── SUPPLIED RECORDS ──

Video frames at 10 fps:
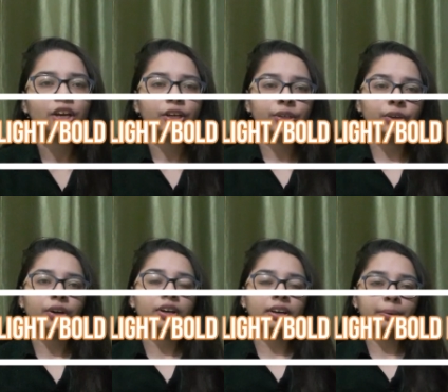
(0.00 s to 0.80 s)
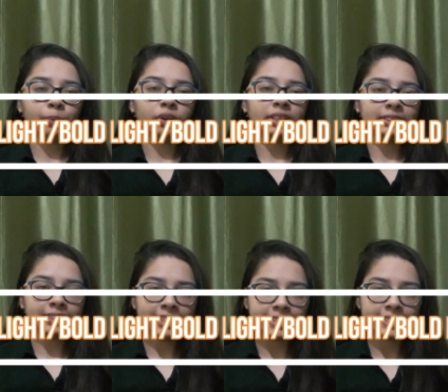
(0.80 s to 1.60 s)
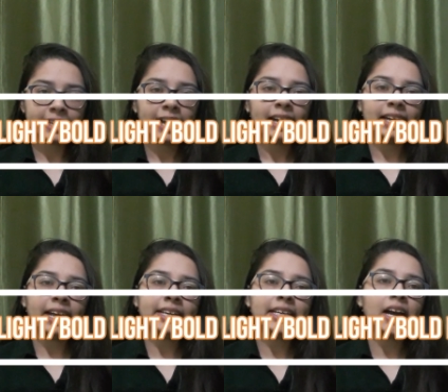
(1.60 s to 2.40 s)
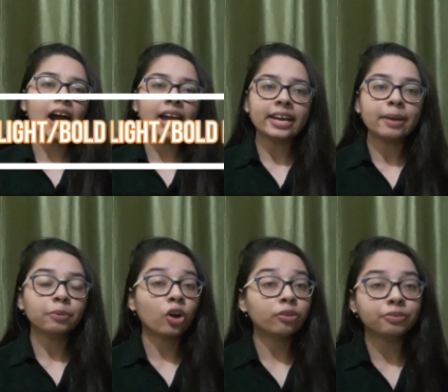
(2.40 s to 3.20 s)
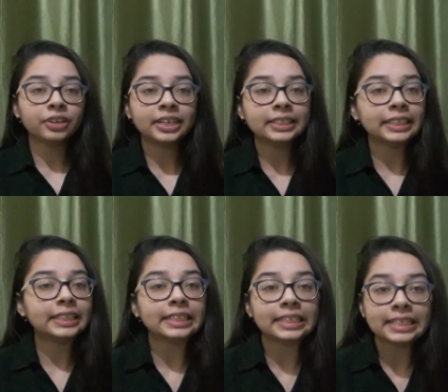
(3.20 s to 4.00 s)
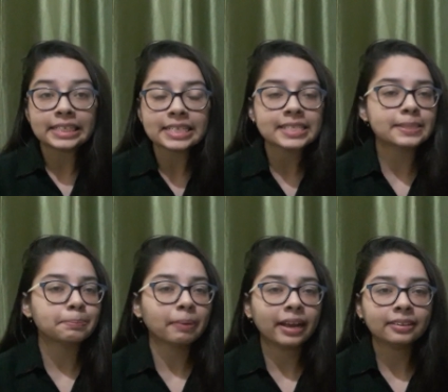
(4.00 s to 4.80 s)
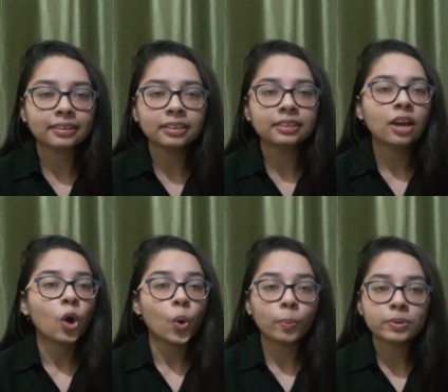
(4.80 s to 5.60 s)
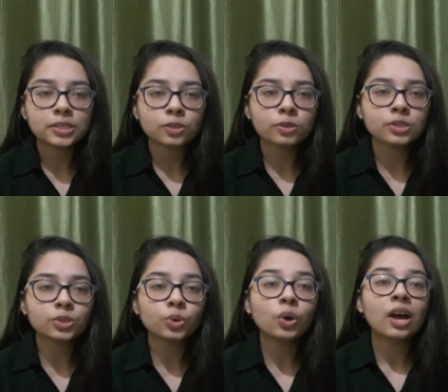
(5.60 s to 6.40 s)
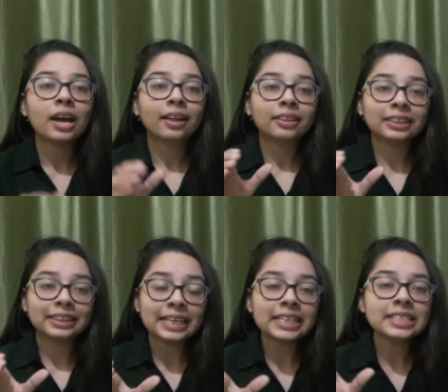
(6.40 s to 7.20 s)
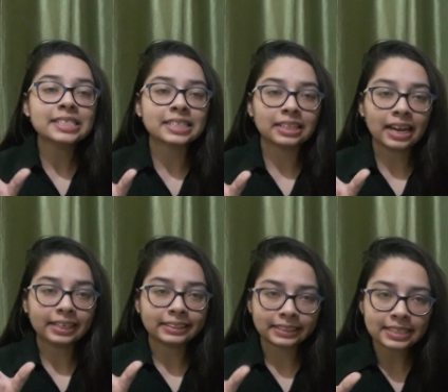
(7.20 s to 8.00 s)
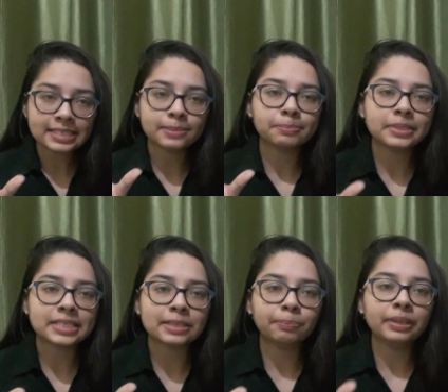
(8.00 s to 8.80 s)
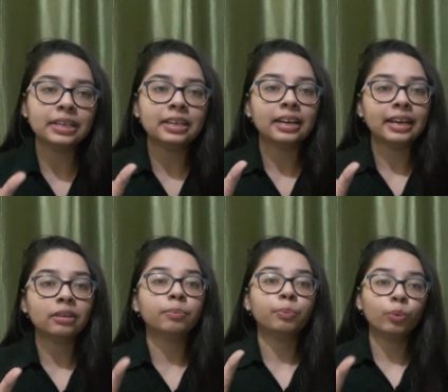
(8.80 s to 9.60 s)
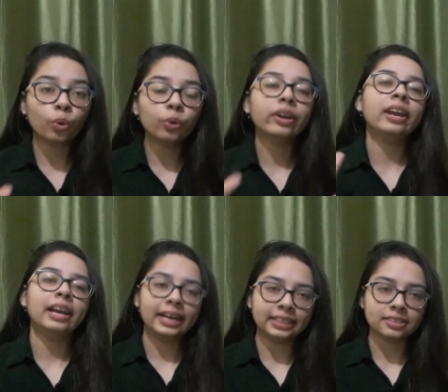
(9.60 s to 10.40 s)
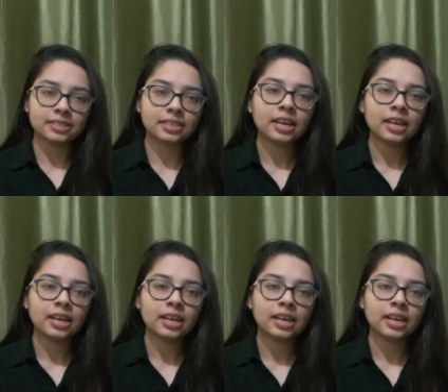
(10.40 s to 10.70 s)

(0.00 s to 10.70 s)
your important things, like I am confident in Linux, Python, open source. So things like these must be in bold letters.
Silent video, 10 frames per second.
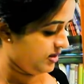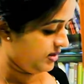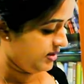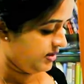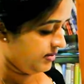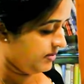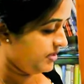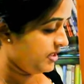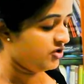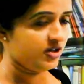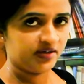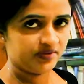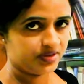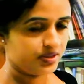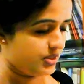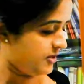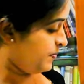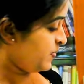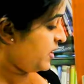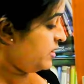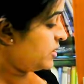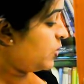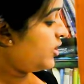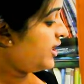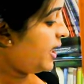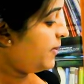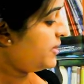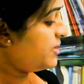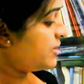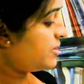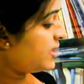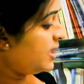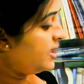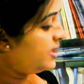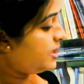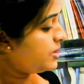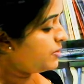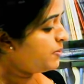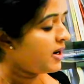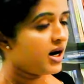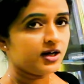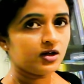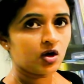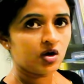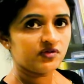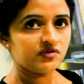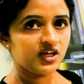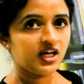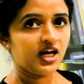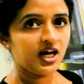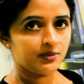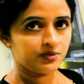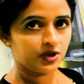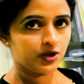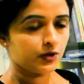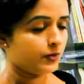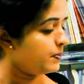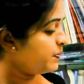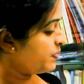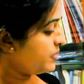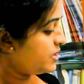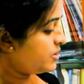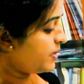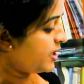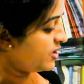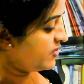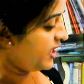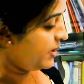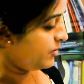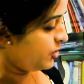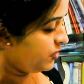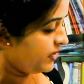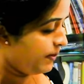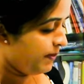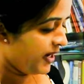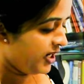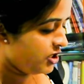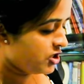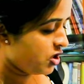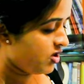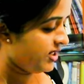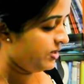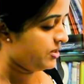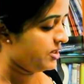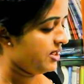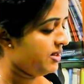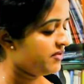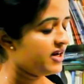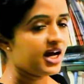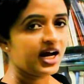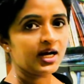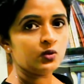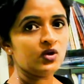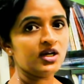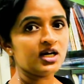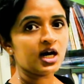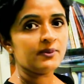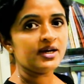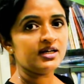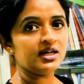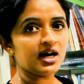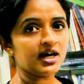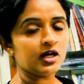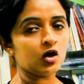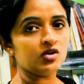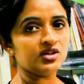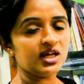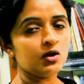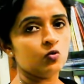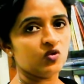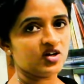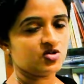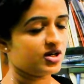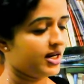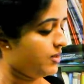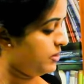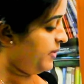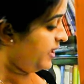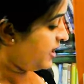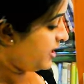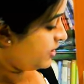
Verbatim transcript: uh, central nervous system. So what happens is this part of the embryo, this part of the embryo will bend on itself and will come and lie on the ventral aspect.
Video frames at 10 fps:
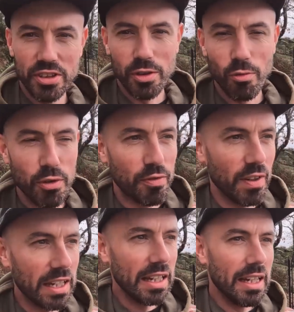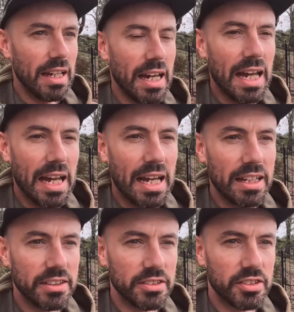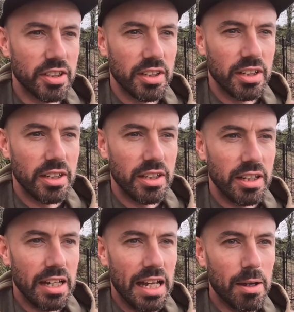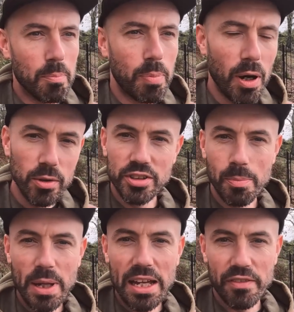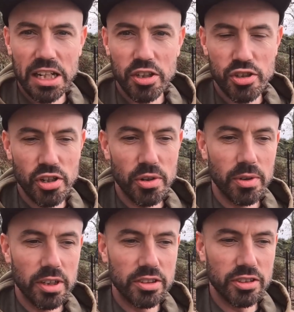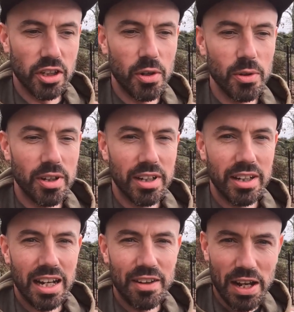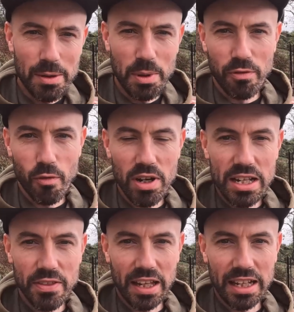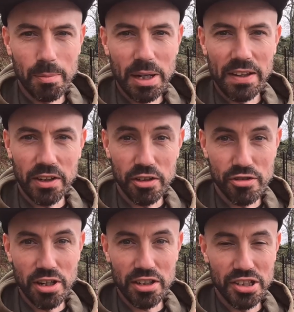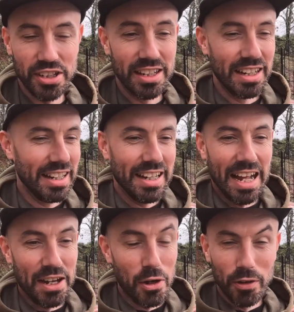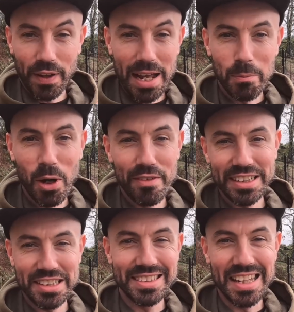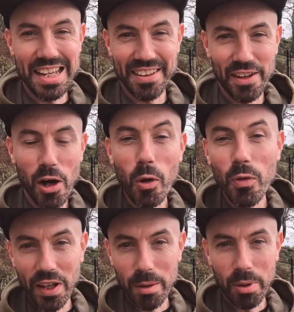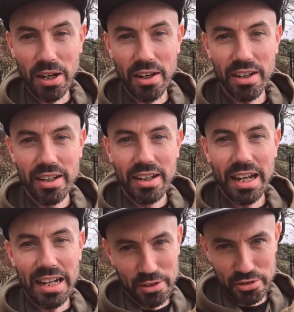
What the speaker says: to the roofing, and it posed a bit of an issue. So I've had a bit of a rethink about the construction, and off camera I've actually taken the whole thing apart, and I'll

───

→ **WHAT THE TASK ASKS**
Transcribe the listing above exactly, leaving every picture out.

→ **SOLVED PROBLEM**
Video frames at 10 fps:
(0.00 s to 0.80 s)
(0.80 s to 1.60 s)
(1.60 s to 2.40 s)
(2.40 s to 3.20 s)
(3.20 s to 4.00 s)
(4.00 s to 4.80 s)
(4.80 s to 5.60 s)
(5.60 s to 6.40 s)
(6.40 s to 7.20 s)
(7.20 s to 8.00 s)
(8.00 s to 8.80 s)
(8.80 s to 9.60 s)
(9.60 s to 10.40 s)
(10.40 s to 10.70 s)

(0.00 s to 10.70 s)
your important things, like I am confident in Linux, Python, open source. So things like these must be in bold letters.
Silent video, 10 frames per second.
Verbatim transcript: uh, central nervous system. So what happens is this part of the embryo, this part of the embryo will bend on itself and will come and lie on the ventral aspect.
Video frames at 10 fps:
What the speaker says: to the roofing, and it posed a bit of an issue. So I've had a bit of a rethink about the construction, and off camera I've actually taken the whole thing apart, and I'll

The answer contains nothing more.